Ecto does not have a `QUALIFY` clause, but the common top-N-per-group pattern is expressible with a subquery:

```elixir
ranked =
  from event in "events",
    windows: [by_category: [partition_by: event.category, order_by: [desc: event.score]]],
    select: %{
      id: event.id,
      category: event.category,
      rank: over(row_number(), :by_category)
    }

from event in subquery(ranked),
  where: event.rank <= 3,
  order_by: [event.category, event.rank],
  select: %{id: event.id, rank: event.rank}
```

Use raw SQL when DuckDB-specific `QUALIFY` syntax is clearer than the Ecto subquery shape.

## Query style

Prefer ordinary Ecto syntax when it maps cleanly to DuckDB SQL:

- comparisons and boolean logic with Elixir/Ecto operators;
- conditional aggregates with `filter(count(...), predicate)` instead of adapter-specific `*_if` helpers;
- `selected_as/2` for grouped aliases;
- `type/2` for JSON/text casts.

Use `QuackDB.Ecto.Analytics` for DuckDB analytical functions that are established SQL vocabulary, such as `median/1`, `quantile_cont/2`, `list/1,2`, `weighted_avg/2`, `fsum/1`, `time_bucket/2,3`, JSON path helpers, and query-level profiling with `summarize/3` or `summarize!/3`.

Use `QuackDB.Ecto.Regex` for DuckDB's `regexp_*` expression functions. DuckDB uses RE2 while Elixir `Regex` uses Erlang/OTP `:re`, so literal `~r/.../` patterns are convenient only for the shared syntax subset. QuackDB translates compatible `~r` modifiers (`i`, `m`, and `s`) into DuckDB option strings, ignores Elixir's Unicode modifier, and rejects modifiers DuckDB cannot represent.

Use `QuackDB.Ecto.Text` for common text predicates and splitting functions (`contains/2`, `starts_with/2`, `ends_with/2`, `split_part/3`, `string_split/2`) when they read better than fragments.
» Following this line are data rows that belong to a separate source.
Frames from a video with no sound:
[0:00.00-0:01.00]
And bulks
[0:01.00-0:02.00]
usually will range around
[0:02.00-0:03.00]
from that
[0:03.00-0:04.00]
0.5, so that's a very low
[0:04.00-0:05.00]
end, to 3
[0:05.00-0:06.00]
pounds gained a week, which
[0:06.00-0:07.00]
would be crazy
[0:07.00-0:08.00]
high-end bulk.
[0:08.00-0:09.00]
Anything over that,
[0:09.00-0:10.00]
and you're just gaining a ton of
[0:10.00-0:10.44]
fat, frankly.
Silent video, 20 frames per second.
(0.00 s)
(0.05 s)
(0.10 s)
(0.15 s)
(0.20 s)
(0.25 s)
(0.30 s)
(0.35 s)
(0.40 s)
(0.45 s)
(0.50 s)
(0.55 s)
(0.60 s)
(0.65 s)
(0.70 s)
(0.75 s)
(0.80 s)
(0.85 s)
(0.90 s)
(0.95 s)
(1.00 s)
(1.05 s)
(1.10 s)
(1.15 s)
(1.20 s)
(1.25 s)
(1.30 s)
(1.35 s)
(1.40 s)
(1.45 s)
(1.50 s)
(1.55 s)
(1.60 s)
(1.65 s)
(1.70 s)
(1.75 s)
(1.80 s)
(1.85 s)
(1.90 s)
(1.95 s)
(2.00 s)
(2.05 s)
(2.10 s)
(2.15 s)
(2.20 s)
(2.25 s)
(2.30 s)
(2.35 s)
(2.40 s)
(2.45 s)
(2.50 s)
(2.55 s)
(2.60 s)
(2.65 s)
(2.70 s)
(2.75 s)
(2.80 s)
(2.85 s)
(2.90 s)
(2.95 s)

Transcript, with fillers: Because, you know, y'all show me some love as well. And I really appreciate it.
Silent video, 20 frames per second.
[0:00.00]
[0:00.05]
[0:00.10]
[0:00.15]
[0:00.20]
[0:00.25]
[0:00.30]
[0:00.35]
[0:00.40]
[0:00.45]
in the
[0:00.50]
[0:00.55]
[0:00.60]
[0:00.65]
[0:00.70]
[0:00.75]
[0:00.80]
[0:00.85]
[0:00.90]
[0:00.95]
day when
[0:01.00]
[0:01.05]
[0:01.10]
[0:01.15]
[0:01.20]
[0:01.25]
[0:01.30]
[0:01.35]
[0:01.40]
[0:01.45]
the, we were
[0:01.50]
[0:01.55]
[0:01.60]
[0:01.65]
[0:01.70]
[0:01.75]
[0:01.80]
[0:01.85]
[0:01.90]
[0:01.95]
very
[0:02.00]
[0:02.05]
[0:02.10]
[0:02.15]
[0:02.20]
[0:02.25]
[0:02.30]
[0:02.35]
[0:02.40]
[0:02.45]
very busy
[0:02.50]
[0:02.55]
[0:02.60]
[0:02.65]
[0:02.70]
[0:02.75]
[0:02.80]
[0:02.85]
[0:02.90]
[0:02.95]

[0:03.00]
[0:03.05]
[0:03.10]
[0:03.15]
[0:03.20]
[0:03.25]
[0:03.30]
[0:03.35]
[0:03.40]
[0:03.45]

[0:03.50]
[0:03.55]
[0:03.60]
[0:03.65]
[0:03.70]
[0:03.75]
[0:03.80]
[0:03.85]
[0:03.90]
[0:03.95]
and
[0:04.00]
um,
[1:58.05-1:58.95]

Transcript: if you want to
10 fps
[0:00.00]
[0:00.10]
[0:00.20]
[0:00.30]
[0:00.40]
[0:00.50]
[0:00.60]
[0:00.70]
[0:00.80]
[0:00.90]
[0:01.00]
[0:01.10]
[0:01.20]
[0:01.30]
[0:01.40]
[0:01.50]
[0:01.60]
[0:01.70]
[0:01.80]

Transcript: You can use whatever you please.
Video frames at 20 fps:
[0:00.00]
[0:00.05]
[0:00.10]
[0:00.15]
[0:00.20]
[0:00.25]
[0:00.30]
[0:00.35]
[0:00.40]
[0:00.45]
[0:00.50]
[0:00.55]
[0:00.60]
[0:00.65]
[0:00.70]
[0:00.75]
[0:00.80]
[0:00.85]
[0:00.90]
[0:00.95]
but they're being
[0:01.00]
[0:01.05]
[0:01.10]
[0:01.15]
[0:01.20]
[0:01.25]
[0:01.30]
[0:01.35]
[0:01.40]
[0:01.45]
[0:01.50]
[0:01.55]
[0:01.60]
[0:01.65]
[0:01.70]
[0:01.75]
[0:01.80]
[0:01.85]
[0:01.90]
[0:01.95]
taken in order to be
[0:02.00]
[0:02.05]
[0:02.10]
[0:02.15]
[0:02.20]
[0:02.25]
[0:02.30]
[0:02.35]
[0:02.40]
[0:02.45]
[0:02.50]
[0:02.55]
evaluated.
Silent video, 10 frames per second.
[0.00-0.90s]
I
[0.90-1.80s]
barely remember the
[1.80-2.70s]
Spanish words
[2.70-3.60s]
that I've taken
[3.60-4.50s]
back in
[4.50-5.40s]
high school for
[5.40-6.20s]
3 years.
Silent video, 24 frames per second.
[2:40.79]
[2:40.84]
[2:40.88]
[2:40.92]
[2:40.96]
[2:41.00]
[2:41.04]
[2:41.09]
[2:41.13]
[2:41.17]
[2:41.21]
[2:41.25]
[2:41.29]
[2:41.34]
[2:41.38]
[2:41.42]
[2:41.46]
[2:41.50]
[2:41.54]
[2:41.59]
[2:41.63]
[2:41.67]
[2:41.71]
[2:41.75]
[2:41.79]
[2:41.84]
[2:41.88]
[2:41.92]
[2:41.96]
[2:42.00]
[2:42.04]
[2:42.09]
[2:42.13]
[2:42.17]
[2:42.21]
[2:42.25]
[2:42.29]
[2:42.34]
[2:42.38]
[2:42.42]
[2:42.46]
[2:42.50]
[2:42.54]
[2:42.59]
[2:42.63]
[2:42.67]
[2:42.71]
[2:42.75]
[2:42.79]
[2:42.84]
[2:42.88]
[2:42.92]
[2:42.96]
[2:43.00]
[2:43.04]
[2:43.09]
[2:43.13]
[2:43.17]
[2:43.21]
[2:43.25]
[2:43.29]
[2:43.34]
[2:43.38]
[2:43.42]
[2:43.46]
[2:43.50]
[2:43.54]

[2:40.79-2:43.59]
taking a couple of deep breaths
With `use QuackDB.Ecto`, shared `contains/2` routes obvious text calls to DuckDB `contains` and spatial helper expressions to `ST_Contains`; ambiguous calls raise so use `contains_text/2` or `st_contains/2` when you want to be explicit.

Keep raw SQL for syntax Ecto cannot represent well, including `PIVOT`, `UNPIVOT`, `QUALIFY`, `GROUPING SETS`, `ROLLUP`, and `CUBE`. Window frames should use `fragment(...)` until QuackDB depends on an Ecto release that includes macro-expanded frame helper support.

## Boundaries

QuackDB should not try to reimplement all DuckDB syntax as Ecto macros. For DuckDB-specific syntax that Ecto cannot represent cleanly, prefer:

1. raw SQL through `Repo.query/3` or `QuackDB.query/4`;
2. `QuackDB.Ecto.Analytics` for common DuckDB analytical expressions;
3. `QuackDB.Ecto.Spatial` for common spatial expressions;
4. source helpers for table functions such as CSV/Parquet/JSON;
5. `fragment/1` for expressions inside otherwise-normal Ecto queries;
6. explicit unsupported errors for Ecto AST shapes that would generate misleading SQL.

Future adapter-specific helpers may make sense for repeated patterns such as `QUALIFY`, lakehouse sources, or Arrow handoff, but those should be added only after the protocol and result semantics are stable.